Three Former CS Students Named to Forbes 30 Under 301-10-17
Writer(s): Kristyn Childres
Three former Purdue computer science students were recently named to this year’s Forbes 30 Under 30 list, which honors exceptional innovators under the age of 30.
Prahasith Veluvolu, Jacobi Petrucciani and Colton Voege are the co-founders of Mimir, a startup that aims to build an ecosystem of products that will follow computer scientists throughout their entire education and into their career lifecycles.
Making the CS classroom global
Their first product, Mimir Classroom, is a cloud-based platform that provides quick, automated grading of programming coursework as well as course management tools. It also has an algorithm to detect plagiarism. It is now in use by more than 70 universities with computer science courses, growing from about 20 just one year ago.
Every time an instructor creates a project on Mimir, they have the option to share the project publicly with other instructors. Any instructor can pull public projects into their own course and assign it to their students with just a few clicks.

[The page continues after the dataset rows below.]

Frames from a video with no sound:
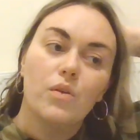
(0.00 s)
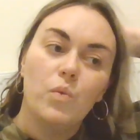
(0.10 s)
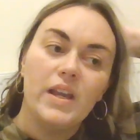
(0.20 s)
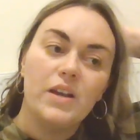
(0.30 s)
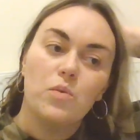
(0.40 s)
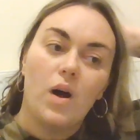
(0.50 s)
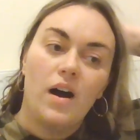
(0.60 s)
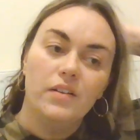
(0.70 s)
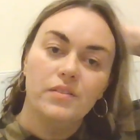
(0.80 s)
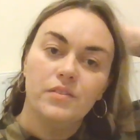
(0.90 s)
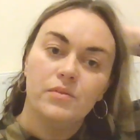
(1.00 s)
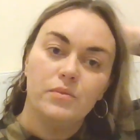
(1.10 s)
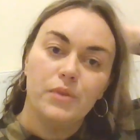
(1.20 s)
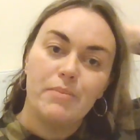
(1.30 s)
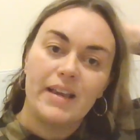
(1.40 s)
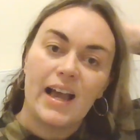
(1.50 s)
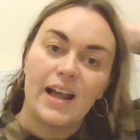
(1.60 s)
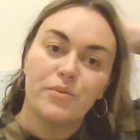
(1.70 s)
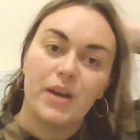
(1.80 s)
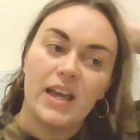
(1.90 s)
week 1, we
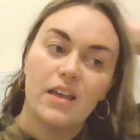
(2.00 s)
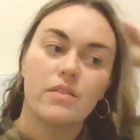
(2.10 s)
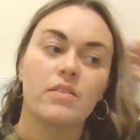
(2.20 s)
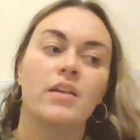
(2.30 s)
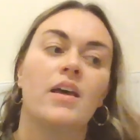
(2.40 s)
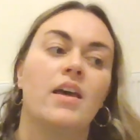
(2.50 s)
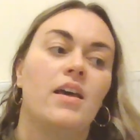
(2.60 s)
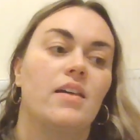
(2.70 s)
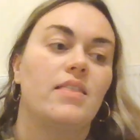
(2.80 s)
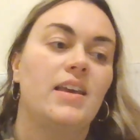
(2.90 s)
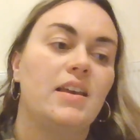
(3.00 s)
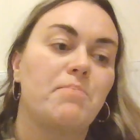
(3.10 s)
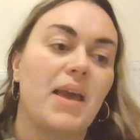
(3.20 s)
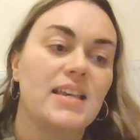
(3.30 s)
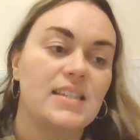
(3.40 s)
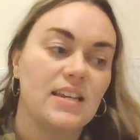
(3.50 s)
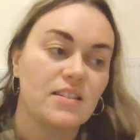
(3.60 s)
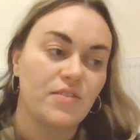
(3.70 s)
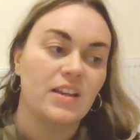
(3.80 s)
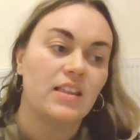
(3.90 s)
began with the basics
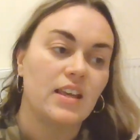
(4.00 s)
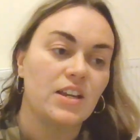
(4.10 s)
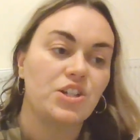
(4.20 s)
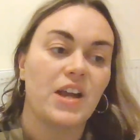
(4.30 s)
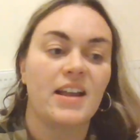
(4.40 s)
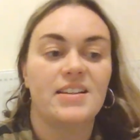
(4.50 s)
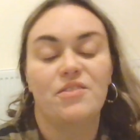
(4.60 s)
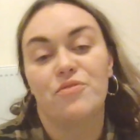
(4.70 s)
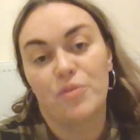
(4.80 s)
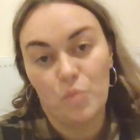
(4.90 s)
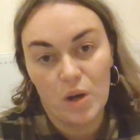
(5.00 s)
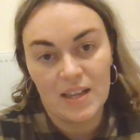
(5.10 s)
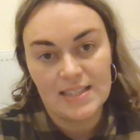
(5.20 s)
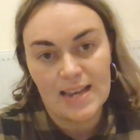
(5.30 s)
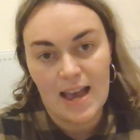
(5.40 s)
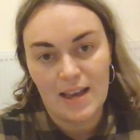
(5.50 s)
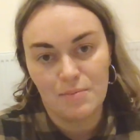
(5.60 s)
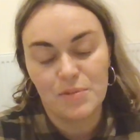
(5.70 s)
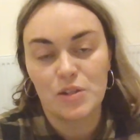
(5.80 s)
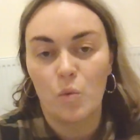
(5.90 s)
of English and different word
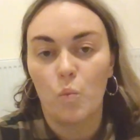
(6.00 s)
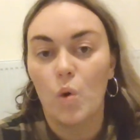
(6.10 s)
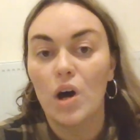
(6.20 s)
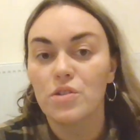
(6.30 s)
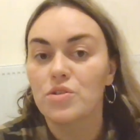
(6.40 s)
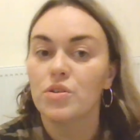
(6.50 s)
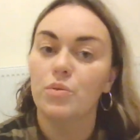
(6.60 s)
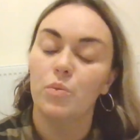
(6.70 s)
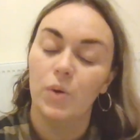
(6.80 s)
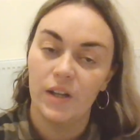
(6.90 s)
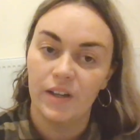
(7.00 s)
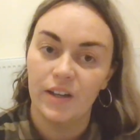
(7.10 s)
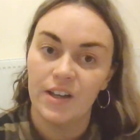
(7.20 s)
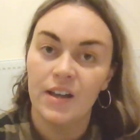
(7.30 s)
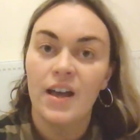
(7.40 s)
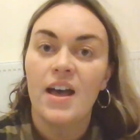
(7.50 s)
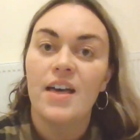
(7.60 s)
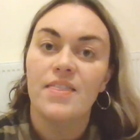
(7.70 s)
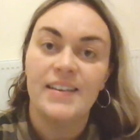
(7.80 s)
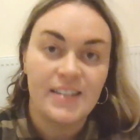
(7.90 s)
types. What were
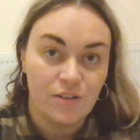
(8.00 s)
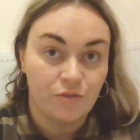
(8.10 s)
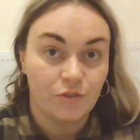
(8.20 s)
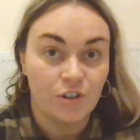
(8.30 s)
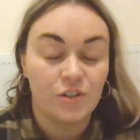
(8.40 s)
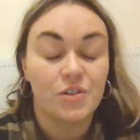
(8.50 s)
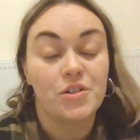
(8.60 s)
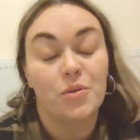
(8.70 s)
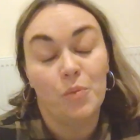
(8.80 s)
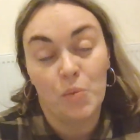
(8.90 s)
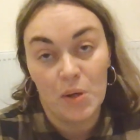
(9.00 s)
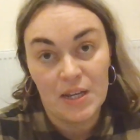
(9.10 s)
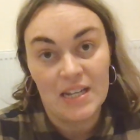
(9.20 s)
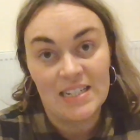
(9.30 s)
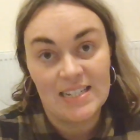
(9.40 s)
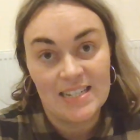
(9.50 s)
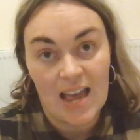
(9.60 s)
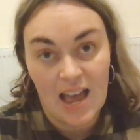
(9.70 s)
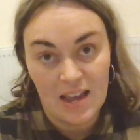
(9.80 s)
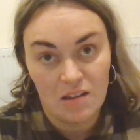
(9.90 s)
the different word
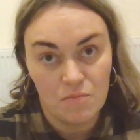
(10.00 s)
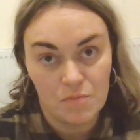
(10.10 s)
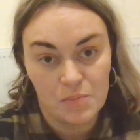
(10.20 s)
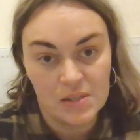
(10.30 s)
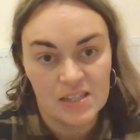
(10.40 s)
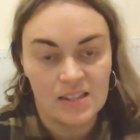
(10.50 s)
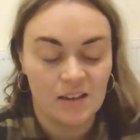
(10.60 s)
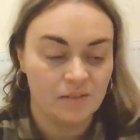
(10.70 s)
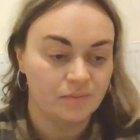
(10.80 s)
types?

Currently, Mimir has graded more than 7 million computer projects and hosts more than 250 GB of submitted project files and code.
From classroom to career
Mimir’s second product, HireOrbit, connects companies to promising candidates. HireOrbit helps companies streamline their hiring processes, offering high-level candidate screening and technical interviewing. It also serves as a candidate management tool, taking applicants from screening to signed offer. The company is working on ideas to assist computer science curricula for high school and lower grade levels as well.

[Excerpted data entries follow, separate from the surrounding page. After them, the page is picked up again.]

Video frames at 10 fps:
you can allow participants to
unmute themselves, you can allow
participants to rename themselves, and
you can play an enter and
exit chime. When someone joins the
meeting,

Running a company from a dorm room
Petrucciani, Veluvolu and Voege started Mimir in their dorm rooms in the fall of 2014.
“It was chaotic,” Veluvolu admits. “We would wake up in time to go to class and run sales calls from coffee shops in between classes. At night, we’d go on a Skype call to update each other on our progress. Then we would code from our dorm rooms until one or two in the morning.”
Their hard work paid off. After winning Purdue’s Boiler Mini-Accelerator Competition, they were accepted into YCombinator, a prestigious Silicon Valley startup incubator, in 2015.
Named after a Norse myth
Mimir is named after a figure in Norse mythology renowned for his knowledge and wisdom. “When we were looking for a name for our company, we were watching the TV show Vikings one day and they mentioned Mimir. We thought it was really cool, and we ran with it,” said Veluvolu.
Helping future entrepreneurs
Mimir is headquartered in The Anvil, a coworking space created by and for Purdue students and the surrounding community that is adjacent to Purdue’s campus. “One of the reasons that we chose to headquarter our company in the Lafayette area is to help other entrepreneurs. We’ve found that Purdue is a huge source of resources, particularly in terms of talent.”
When asked about his advice for early-stage entrepreneurs, Veluvolu encourages persistence, especially when it comes to sales. “My background is all in programming, and before Mimir, I’d never done a sales call. Your first cold call may not be a success. But as you do more and more, you’ll gain experience. Persistence is the key to success: things aren’t necessarily going to work out the first time. If you give up then, you’re not going to make progress. But if you keep trying, you might get it right the third, fourth or tenth time.”